Labour leader Keir Starmer launching the party’s campaign for May 2 local elections in the Dudley North constituency on March 28, 2024, in Dudley, UK. (Eddie Keogh / Getty Images)


Since Harold Wilson became the first Labour prime minister at the head of a nuclear-armed United Kingdom six decades ago, the party has pitted itself against two opposed political forces. Against a Conservative Party enamoured with delusional notions about reasserting British hegemony, Labour has insisted that American leadership should go unchallenged. Against a Left hostile to both NATO and the development and maintenance of a nuclear program, Labour has conjured up undemocratic ways of suppressing such views.
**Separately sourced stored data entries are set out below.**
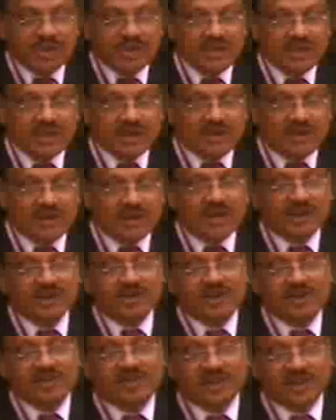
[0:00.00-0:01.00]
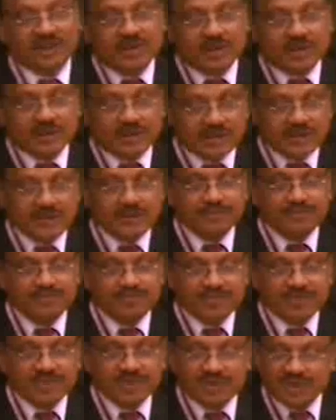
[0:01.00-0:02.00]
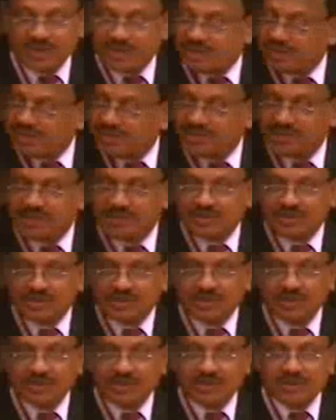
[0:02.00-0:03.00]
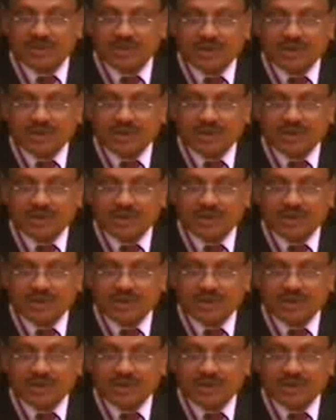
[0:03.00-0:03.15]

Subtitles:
Basically the collateral security, this is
In the manifesto for Labour’s victorious 1964 election campaign, Wilson’s party railed against Tory attempts to ensure that Britain’s nuclear program was independent from NATO decision-making. Nuclear weapons, the party argued, ought to be “under effective political control so that all partners in the alliance have a proper share in their deployment and control.” What this meant in practice was, of course, American control. The same year, Wilson and his defense minister, Denis Healey, lied to fellow MPs in order to build Polaris, the United Kingdom’s nuclear submarine program, by claiming that construction had already begun and that stopping the process would be more costly than continuing.

Not much has changed in the sixty years since Wilson took office. The party still finds itself navigating between two positions that it deems irrational: the “irresponsibility” of a Left that demands democratic oversight over decisions to go to war, and the hubris of a Tory party unwilling to accept Britain’s diminished role on the world stage.